My last post got me thinking about all the complexities of career counseling. One of the other best kept secrets is avocations!

Let’s refer back to the Strong’s Interest Inventory. Based on the assessment, you get a three letter code essentially indicating your career personality type. Then, the assessment pairs that three letter code to an environment with the same coding! Pretty cool stuff. But what happens when you already have a career and your codes don’t match up? For example, you took the test and it told you you’re an artist but now you find yourself in accounting!

Fret not!

This isn’t life changing and it doesn’t have to mean permanent unhappiness. Part of career counseling is tempering the ideal with reality. So unless you’re comfortable with being a starving artist, having a career as an accountant is just fine.

Because you can have an avocation!

An avocation is a secondary job that you can have which isn’t your primary income. Essentially, it’s a hobby. Yes, I’m talking about the importance of hobbies. Why? Because they actually can help boost your career satisfaction.

Sometimes, we have to take jobs that we don’t particularly like. It doesn’t mean we’ve failed in any way. It just means that we understand the necessities of life. We can’t all be pro athletes, pro singers, or pro artists. Honestly, if that’s all we pursued as a human race, I don’t honestly think life could legitimately exist as we know it.

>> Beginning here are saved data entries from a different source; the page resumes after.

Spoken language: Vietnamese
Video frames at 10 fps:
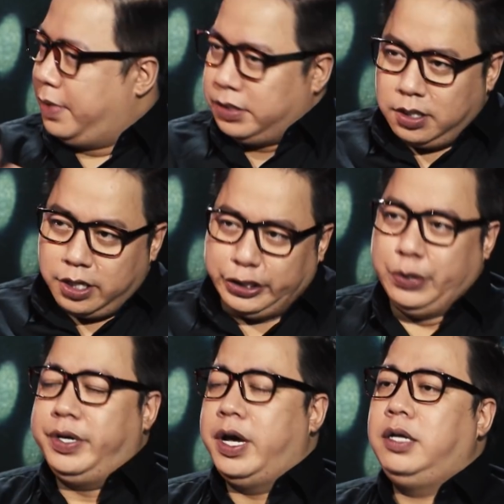rất là nhiều
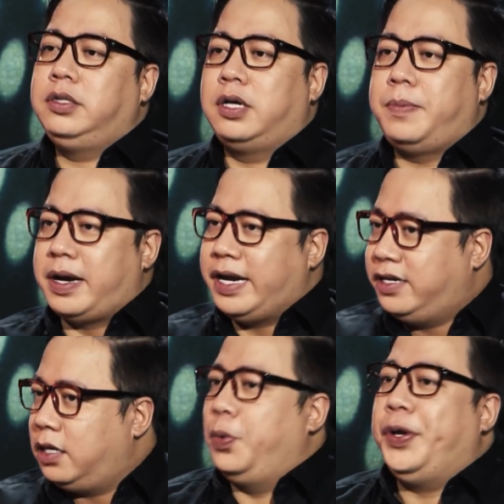người ấn tượng là bạn đi
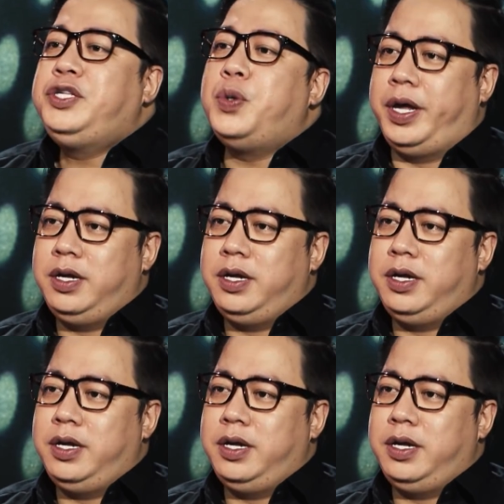rất là uyển chuyểnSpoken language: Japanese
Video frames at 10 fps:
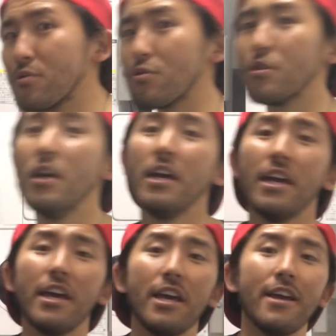ト、
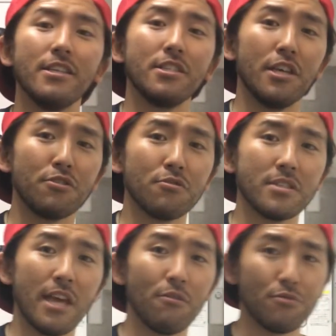えー、していく
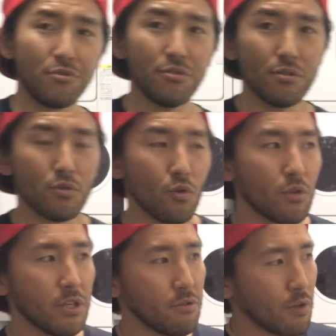スタイルをずっと
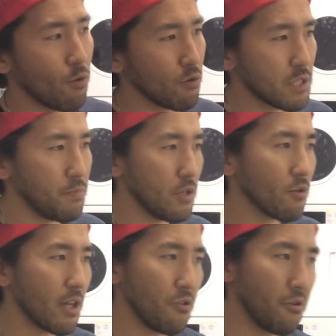とっているんでこのスピード
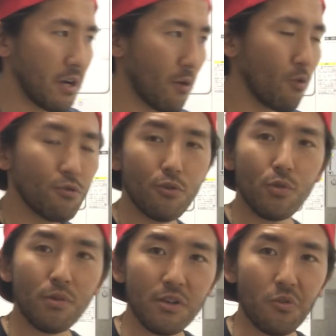感というかこの
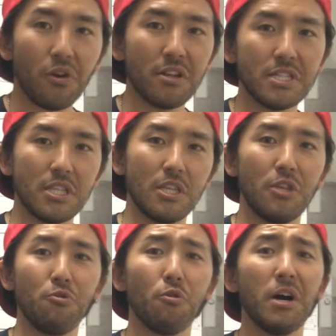フットワークの軽さって
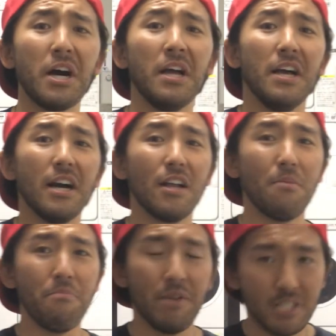いうのはあ
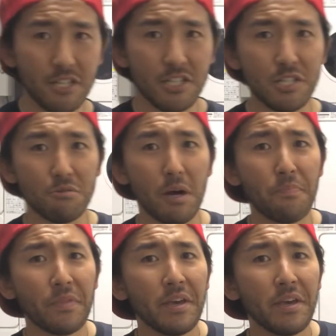のめちゃくちゃ実は、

Back to our example. Let’s say you scored high in the Realistic, Social, and Entrepreneurial domains (meaning you’d likely make a good marketer or sales person, or some other kind of social, potentially science oriented job) but are a computer programmer who mostly works alone from home. Your Holland Code is RSE but your work environment is more like RCI. There is no reason you can’t start a small consultation side business (RSE) or join an athletic club (which would fulfill the SE part of your Holland code).
While we may need to grieve the dream career we were told to pursue as children, there is no reason our career lives can’t be fully satisfying. Consider what jobs you might pursue if you could dream big and then think about how you can either distill a new hobby from that, go back to an old hobby, or maybe even begin a small side hustle. Let’s think outside the box when it comes to our own happiness!